▶ _What you need to do_
Repeat the listing below exactly. Pictures do not belong in the copy.

*** Source data

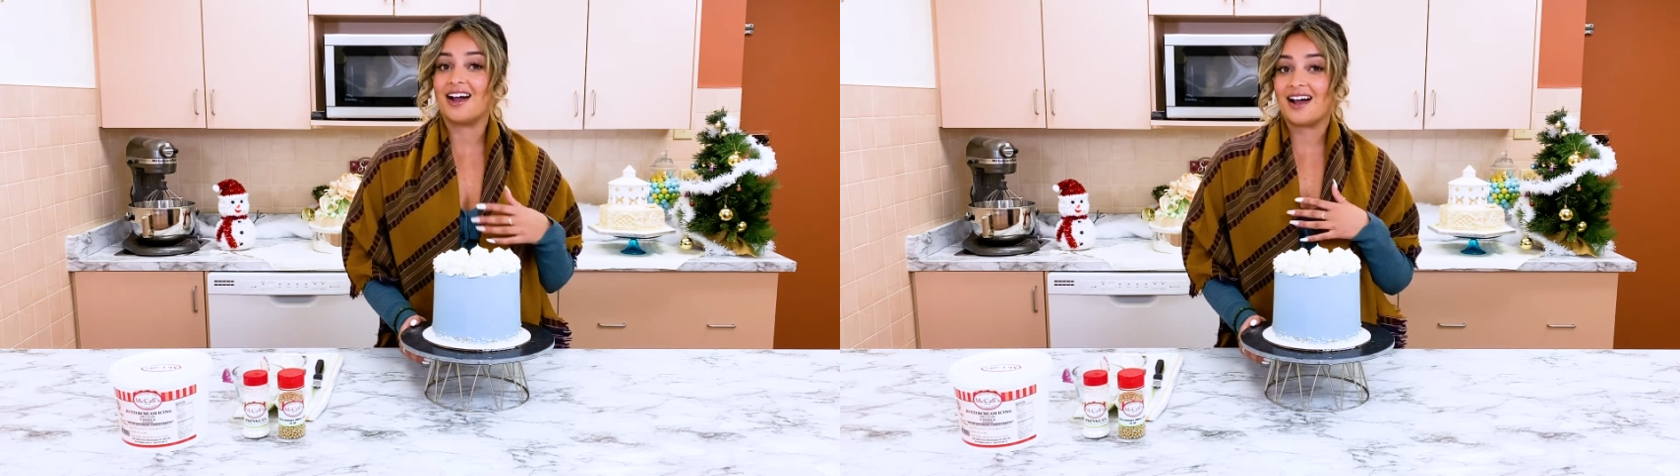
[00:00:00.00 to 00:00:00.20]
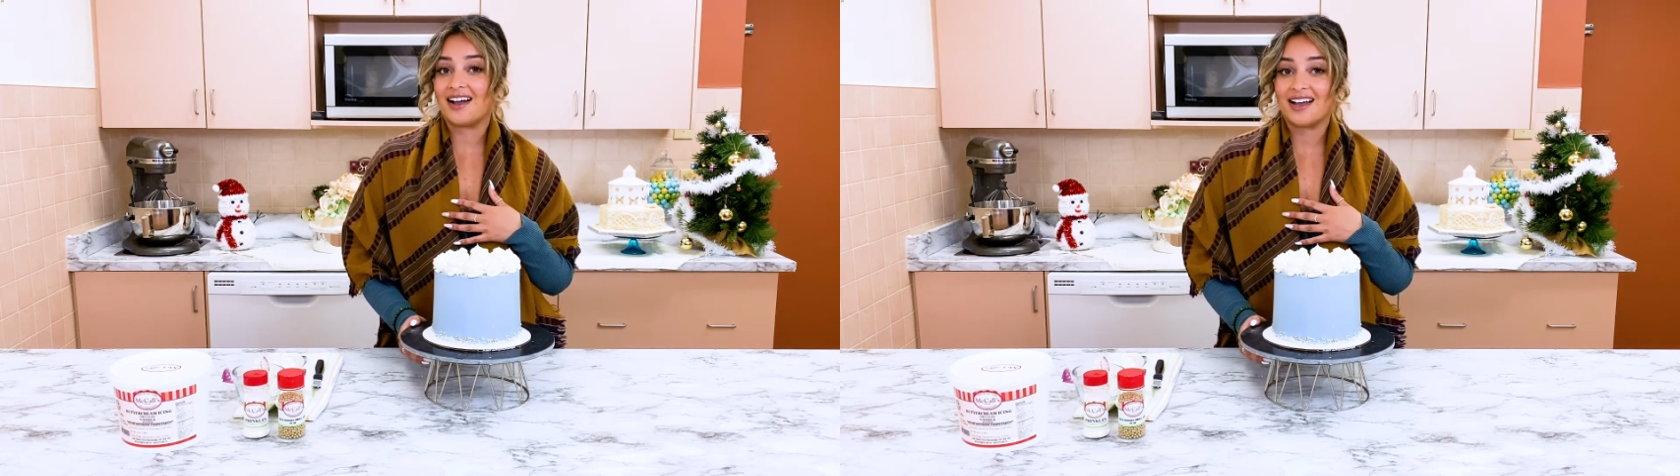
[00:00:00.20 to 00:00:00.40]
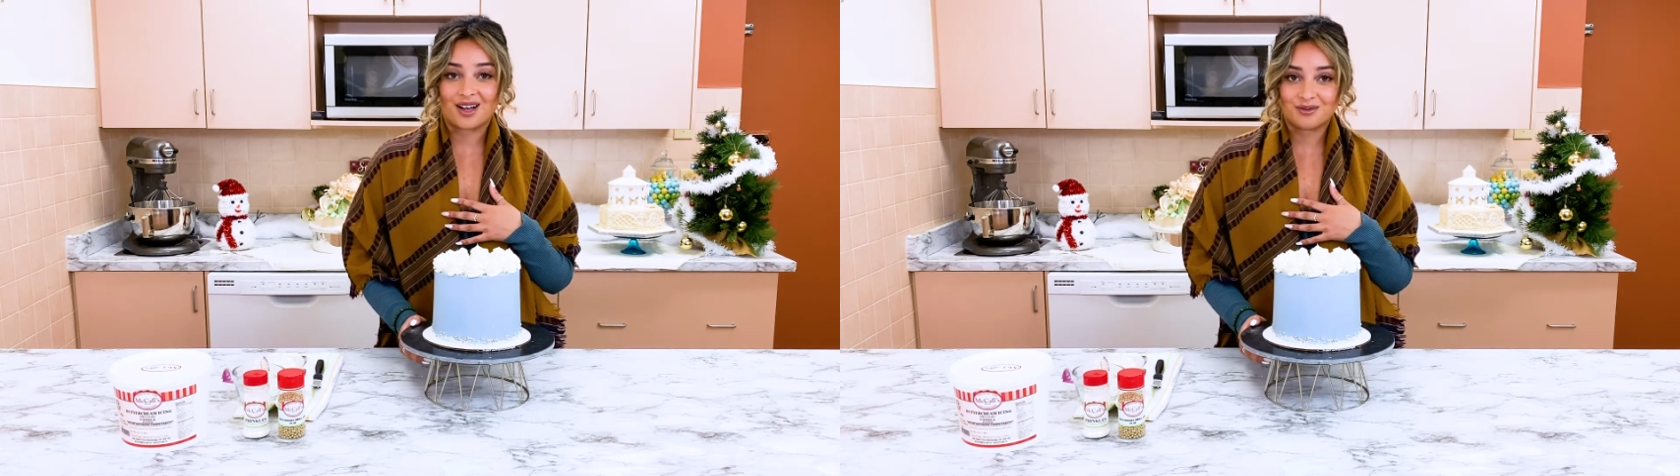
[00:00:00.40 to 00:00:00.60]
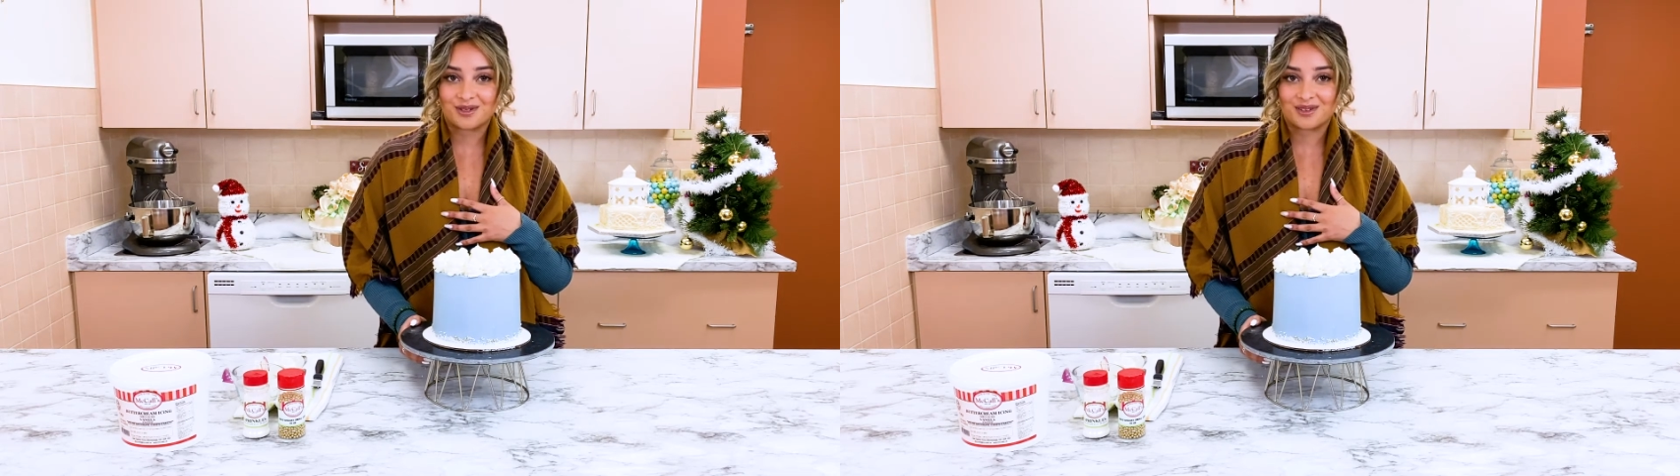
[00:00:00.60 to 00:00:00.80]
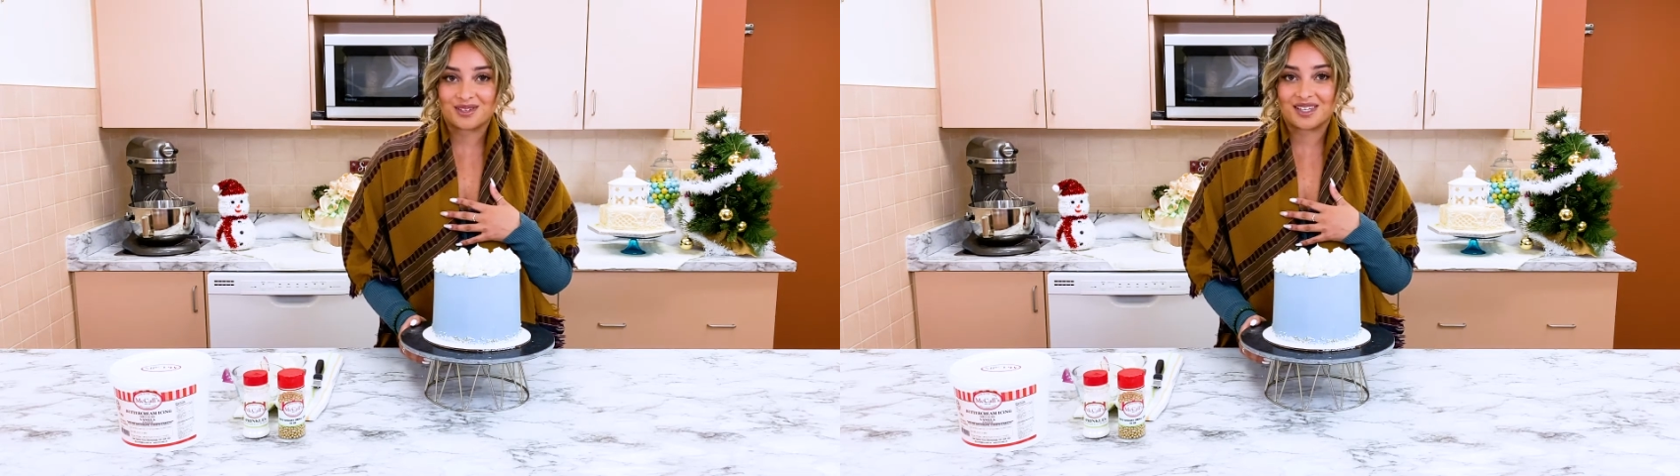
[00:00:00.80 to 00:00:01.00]
I
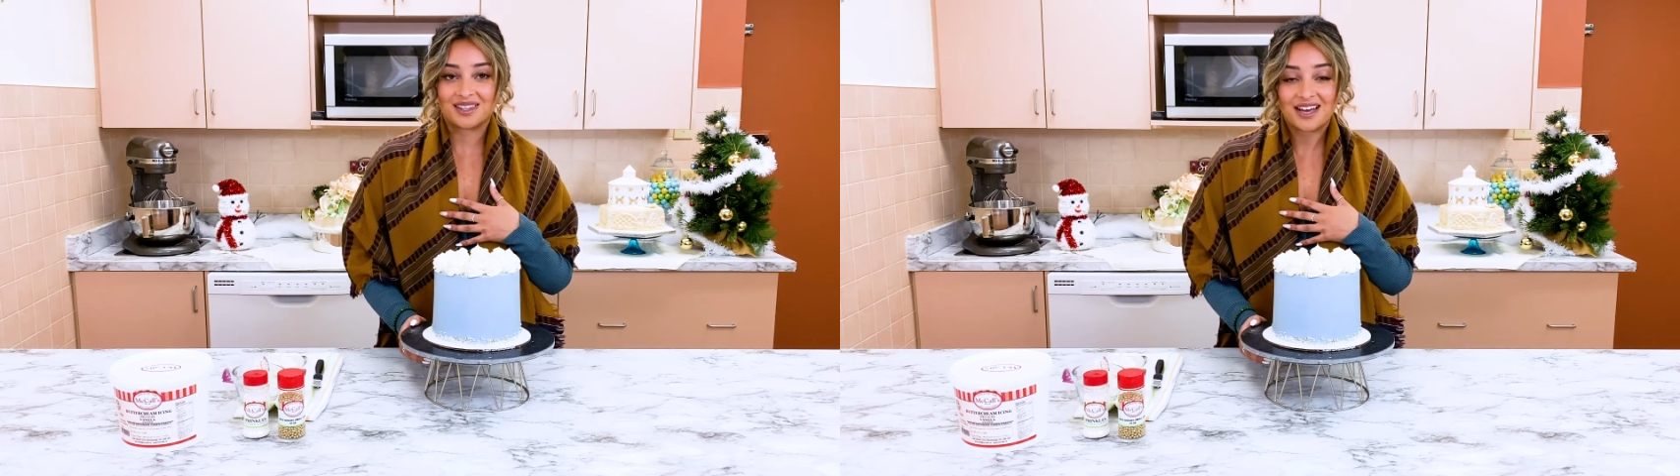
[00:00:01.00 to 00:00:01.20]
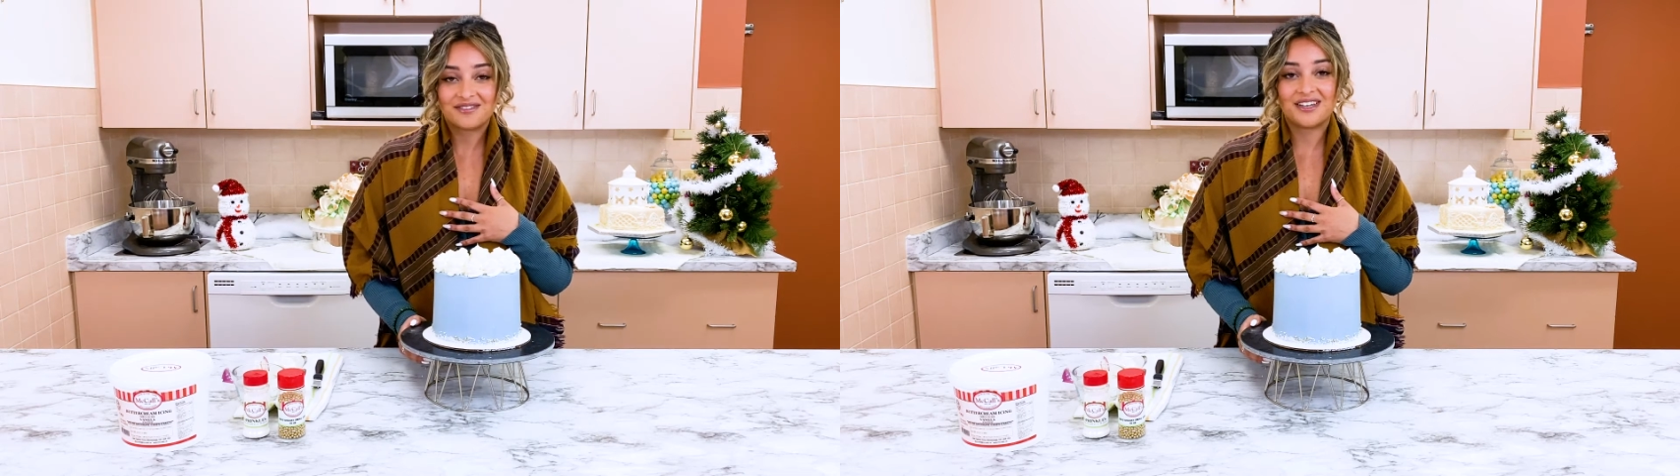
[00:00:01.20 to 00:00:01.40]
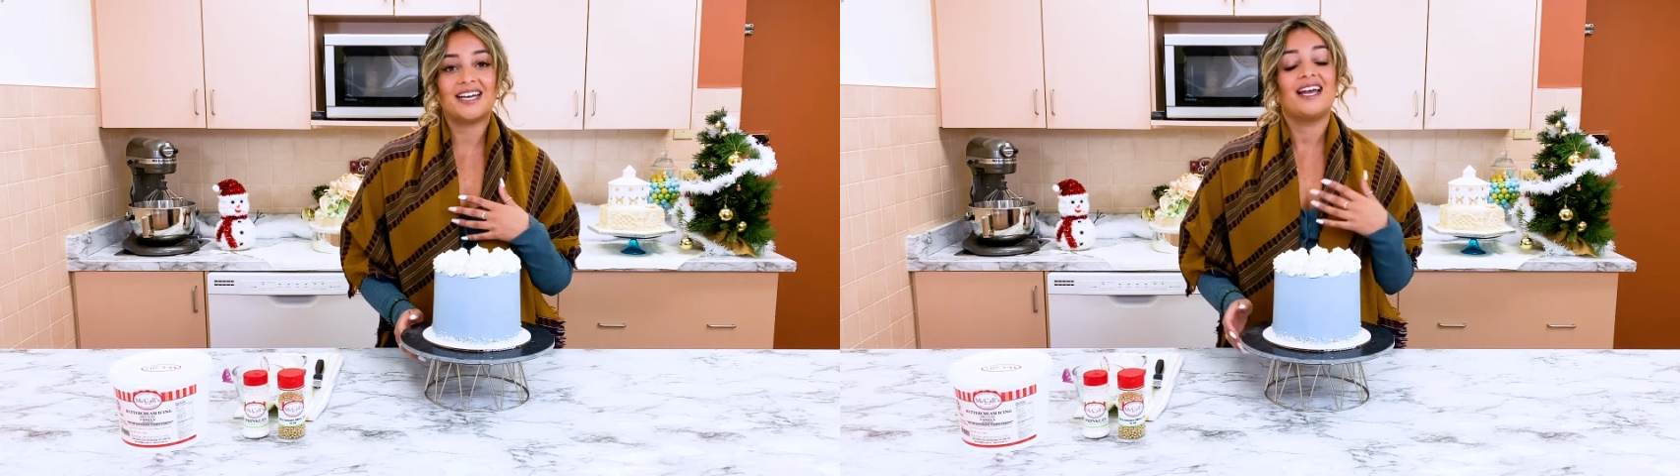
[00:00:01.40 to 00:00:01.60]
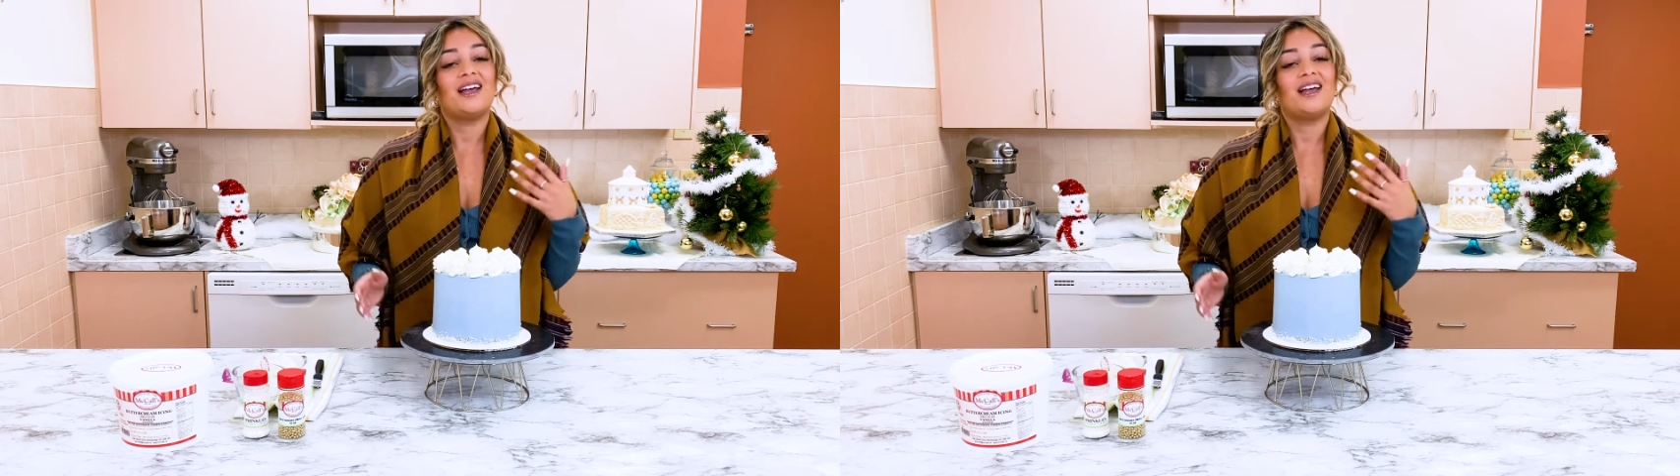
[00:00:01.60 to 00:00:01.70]
absolutely love it.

******

▶ _Task result_
[00:00:00.00 to 00:00:00.20]
[00:00:00.20 to 00:00:00.40]
[00:00:00.40 to 00:00:00.60]
[00:00:00.60 to 00:00:00.80]
[00:00:00.80 to 00:00:01.00]
I
[00:00:01.00 to 00:00:01.20]
[00:00:01.20 to 00:00:01.40]
[00:00:01.40 to 00:00:01.60]
[00:00:01.60 to 00:00:01.70]
absolutely love it.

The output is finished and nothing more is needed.